Rosario, una anciana viuda del pueblo, se había enterado en la panadería que aquel extraño y huraño forastero se había marchado sólo una hora antes, pero eso era algo que no le importaba mucho. La verdad es que desde hacia unos meses no le importaba absolutamente nada, salvo ir a la playa y llevar flores frescas al espigón. Vestida de riguroso luto, la anciana había estado llevando flores desde la muerte de su hijo al lugar donde el oleaje arrojó el cuerpo inerte del joven pescador. Caminaba como si sólo la fuerza de la costumbre la empujara, con mirada perdida y semblante inexpresivo. Unas marcas en la arena la devolvieron de repente a su ser, eran palabras, frases escritas por alguien en la arena. -Perdona el dolor que te he causado-. Se quedó durante un rato observando la caligrafía de las letras, y una voz en su cabeza no hacia más que repetirle, -estas loca, si lo piensas-. Miró hacia delante y comprobó que las frases se repetían en todo el trayecto hacia el espigón. Una tras otra las fue leyendo, y cada vez con menos fuerza aquella voz de su cabeza fue dejando paso a un sentimiento que le aprisionaba el pecho con fuerza. -Nunca olvidaré tus caricias, ni los besos que me diste-. -Padre me acompaña y me cuida-. -Estoy en mi barca y en cada palmo de nuestra casa-. -No sufras, pues tu dolor me traspasa-. Una tras otra, de igual caligrafía, de idéntica sensación dentro de ella, componían el puzzle de un rostro cada vez más familiar. La ultima frase lo vino confirmar y el rostro del hijo perdido se formó ante ella: -Madre, siempre estaré donde tu estés, siempre te querré-. Rosario se arrodilló y dejó las flores sobre aquella última frase. La sonrisa y la tranquilidad que reflejaba su mirada cuando abandonó la playa sorprendió a quienes con ella se cruzaron y la muerte nunca volvió a ser para ella una perdida que el amor no solucionase.

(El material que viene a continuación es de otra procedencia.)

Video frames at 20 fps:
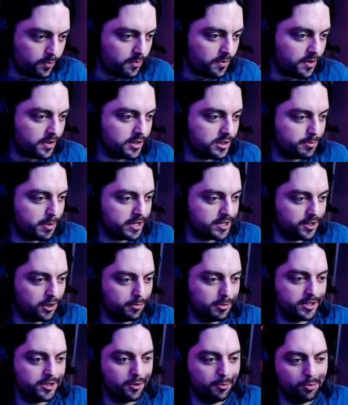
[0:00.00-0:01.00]
Special
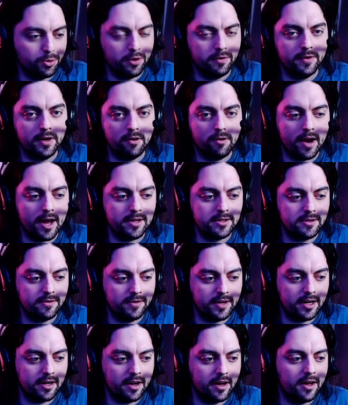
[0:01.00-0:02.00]
Abyssal Proving Grounds
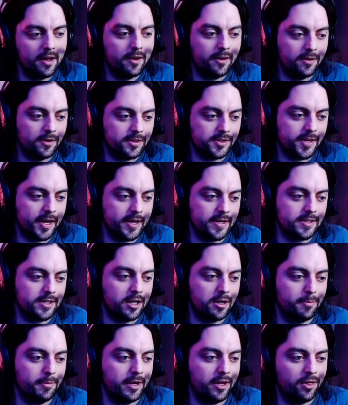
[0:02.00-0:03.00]
event. Looks like it's going
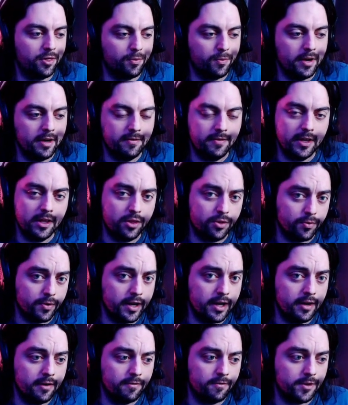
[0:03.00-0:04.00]
to be
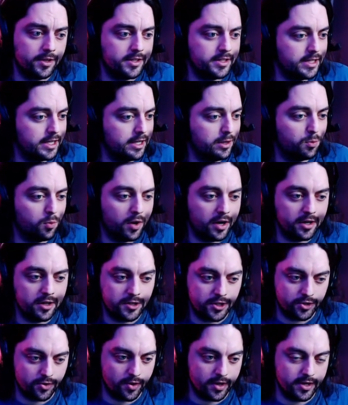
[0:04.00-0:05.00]
3v3 for T1
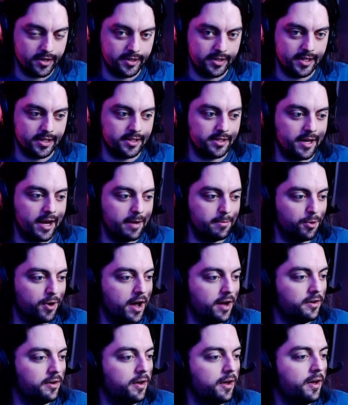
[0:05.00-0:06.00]
destroyers this time around.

Aquella noche, ya muy lejos del pueblo de pescadores, Lorenzo soñó que su barca llegaba por fin a aquella playa, y que la figura de una anciana vestida de negro le sonreía con una alegría totalmente desconocida para él. Su abrazo lo sintió cálido, familiar, reconfortante, y vio al separarse de ella, que la figura de aquella mujer y la de un niño agarrados de la mano se alejaban de él.
EpílogoDespués de recibir un órgano, algunos receptores de trasplantes sufren cambios en su carácter, en sus gustos y en sus aficiones. A veces, incluso, protagonizan recuerdos que no les pertenecen y sueños con sus donantes. Dicen que todo es debido a lo que llaman memoria celular.